しかし1578年(天正6年)2月、播磨攻略を目指した秀吉は、三木城に籠城する別所長治(下川恭平)をはじめ播磨の国衆たちの反乱に苦しむことになる。
※関連記事:
『豊臣兄弟!』ズタズタに引き裂かれたプライド…秀吉(池松壮亮)が犯した失敗と「播磨大誤算」の原因
中国戦線が膠着状態に陥ったことは、信長にとって大きな誤算だった。それゆえに信長は不安定な中国に対して、四国だけでも安定して味方に引き入れようと、長宗我部氏に対し宥和的な外交姿勢を打ち出したのだ。
長宗我部氏との交渉役に光秀が任じられたのは、光秀の家老である斎藤利三(さいとうとしみつ)の兄・石谷頼辰(いしがいよりとき)の妹が元親の正室であったことによる。信長は光秀のもつ斎藤・石谷ラインを使って、長宗我部氏に同盟を働きかけたのである。

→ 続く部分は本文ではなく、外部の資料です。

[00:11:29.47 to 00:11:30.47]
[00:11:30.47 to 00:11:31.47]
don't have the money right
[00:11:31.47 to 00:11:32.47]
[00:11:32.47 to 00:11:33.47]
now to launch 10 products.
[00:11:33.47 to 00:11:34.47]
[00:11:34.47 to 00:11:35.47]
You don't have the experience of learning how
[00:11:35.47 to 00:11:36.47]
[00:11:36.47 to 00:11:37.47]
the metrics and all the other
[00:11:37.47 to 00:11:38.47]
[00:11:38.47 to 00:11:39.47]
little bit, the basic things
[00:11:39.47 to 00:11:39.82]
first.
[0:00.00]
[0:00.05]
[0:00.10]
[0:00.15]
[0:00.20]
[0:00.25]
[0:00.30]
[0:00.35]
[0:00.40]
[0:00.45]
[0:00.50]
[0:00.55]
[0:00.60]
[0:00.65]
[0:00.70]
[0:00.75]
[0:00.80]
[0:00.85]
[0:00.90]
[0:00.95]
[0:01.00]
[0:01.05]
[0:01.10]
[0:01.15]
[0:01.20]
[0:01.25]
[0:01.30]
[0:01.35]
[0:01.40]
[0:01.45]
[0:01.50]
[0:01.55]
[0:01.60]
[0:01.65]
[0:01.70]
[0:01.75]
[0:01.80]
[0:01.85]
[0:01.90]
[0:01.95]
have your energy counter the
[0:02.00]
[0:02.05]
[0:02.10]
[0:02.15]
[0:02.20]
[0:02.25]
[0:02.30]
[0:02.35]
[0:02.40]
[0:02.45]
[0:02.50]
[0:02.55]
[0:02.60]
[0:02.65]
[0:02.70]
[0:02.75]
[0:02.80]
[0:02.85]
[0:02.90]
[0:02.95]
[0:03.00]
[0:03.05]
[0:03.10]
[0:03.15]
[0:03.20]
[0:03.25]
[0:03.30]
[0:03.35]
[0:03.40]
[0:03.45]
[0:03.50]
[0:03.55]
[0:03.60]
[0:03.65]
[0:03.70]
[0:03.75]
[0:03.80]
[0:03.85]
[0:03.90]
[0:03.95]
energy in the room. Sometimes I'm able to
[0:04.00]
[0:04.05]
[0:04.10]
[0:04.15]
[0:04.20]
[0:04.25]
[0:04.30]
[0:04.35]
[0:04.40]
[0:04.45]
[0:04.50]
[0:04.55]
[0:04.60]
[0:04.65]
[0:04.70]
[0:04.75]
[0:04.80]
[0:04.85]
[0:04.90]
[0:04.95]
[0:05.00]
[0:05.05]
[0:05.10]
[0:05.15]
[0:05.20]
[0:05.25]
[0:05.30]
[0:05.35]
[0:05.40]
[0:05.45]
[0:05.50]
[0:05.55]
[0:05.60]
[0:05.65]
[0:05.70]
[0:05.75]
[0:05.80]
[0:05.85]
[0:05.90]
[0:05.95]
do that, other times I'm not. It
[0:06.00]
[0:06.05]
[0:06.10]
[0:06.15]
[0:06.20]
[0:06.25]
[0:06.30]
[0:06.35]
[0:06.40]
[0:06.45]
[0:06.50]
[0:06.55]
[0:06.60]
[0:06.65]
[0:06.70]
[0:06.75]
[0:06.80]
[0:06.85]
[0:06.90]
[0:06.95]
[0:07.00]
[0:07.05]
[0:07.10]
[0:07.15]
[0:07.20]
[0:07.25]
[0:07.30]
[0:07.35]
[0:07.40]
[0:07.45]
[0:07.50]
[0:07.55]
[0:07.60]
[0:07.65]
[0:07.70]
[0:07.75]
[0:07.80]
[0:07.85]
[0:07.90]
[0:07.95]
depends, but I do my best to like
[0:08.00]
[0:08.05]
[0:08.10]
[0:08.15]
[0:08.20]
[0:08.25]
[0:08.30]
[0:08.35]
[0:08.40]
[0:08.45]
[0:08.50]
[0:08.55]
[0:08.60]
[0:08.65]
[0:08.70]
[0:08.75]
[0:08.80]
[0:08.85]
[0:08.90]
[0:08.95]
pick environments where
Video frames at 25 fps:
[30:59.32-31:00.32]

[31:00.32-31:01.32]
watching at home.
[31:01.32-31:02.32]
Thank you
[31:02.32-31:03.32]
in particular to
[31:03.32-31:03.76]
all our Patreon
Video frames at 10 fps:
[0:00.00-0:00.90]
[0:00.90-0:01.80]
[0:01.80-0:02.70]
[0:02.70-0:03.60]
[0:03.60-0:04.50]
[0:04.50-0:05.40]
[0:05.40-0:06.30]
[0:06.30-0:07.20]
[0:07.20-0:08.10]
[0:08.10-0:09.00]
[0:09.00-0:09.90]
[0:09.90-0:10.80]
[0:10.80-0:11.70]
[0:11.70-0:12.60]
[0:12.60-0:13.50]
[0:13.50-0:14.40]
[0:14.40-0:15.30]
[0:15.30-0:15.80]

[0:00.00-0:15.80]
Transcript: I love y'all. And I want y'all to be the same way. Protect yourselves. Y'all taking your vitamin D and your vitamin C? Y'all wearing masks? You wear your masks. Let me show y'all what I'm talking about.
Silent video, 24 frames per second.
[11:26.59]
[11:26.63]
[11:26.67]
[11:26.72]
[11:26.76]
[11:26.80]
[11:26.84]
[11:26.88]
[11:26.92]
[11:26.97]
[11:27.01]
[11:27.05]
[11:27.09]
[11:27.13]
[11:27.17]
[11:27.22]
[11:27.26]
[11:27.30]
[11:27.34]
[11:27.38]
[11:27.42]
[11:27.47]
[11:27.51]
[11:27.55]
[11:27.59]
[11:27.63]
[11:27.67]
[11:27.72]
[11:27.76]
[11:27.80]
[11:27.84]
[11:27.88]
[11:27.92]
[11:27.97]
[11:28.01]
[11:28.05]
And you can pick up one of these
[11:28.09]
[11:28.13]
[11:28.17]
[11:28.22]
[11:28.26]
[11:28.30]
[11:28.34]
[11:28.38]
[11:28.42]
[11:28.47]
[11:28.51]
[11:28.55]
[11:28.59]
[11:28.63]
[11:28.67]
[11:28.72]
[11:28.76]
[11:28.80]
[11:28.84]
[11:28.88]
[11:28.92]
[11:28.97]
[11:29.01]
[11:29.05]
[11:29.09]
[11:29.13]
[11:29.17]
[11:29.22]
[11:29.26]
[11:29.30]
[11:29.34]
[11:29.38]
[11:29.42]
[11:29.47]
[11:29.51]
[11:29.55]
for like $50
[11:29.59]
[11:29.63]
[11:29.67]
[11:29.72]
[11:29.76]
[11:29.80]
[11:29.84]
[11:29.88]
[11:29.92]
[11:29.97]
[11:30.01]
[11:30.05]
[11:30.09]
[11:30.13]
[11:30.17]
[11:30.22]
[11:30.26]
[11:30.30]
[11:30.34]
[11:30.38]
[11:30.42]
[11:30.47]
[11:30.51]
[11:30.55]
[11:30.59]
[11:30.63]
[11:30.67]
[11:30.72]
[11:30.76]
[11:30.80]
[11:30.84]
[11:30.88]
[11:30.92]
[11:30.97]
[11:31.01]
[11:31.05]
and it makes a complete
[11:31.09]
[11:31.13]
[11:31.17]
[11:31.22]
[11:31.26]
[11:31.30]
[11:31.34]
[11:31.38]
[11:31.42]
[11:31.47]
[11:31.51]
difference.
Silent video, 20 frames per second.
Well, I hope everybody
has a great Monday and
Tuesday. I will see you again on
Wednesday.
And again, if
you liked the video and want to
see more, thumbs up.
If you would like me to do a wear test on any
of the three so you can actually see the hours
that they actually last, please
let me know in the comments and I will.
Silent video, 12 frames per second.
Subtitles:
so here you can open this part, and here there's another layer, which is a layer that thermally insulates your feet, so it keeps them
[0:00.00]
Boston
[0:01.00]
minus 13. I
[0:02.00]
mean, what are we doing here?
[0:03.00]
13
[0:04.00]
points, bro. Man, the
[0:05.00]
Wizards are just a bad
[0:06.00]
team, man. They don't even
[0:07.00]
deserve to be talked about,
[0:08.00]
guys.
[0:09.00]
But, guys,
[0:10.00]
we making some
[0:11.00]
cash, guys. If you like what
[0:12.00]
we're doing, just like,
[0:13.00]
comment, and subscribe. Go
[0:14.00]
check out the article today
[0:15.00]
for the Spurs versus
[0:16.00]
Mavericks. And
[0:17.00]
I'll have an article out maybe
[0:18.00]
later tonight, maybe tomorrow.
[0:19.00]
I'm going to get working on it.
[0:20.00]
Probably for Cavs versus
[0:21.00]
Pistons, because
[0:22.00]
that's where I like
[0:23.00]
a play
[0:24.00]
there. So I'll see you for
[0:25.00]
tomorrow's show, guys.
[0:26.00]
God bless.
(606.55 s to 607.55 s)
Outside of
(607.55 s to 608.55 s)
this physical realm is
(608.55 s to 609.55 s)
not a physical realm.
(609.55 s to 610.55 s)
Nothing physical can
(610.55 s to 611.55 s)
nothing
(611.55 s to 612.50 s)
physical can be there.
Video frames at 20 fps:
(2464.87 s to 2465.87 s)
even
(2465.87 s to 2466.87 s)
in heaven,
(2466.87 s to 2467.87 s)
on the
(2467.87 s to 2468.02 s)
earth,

『元親記』によると元親は信長から「四国の儀は元親手柄次第に切取候へ」との朱印状を与えられたとされる。また、荒木村重(トータス松本)が謀反した頃、元親の嫡男が元服したときに信長が烏帽子親となり、「信」の偏諱を与え、嫡男は信親と名乗った。このことからも、信長がいかに元親に気を使っていたかが伺えるのである。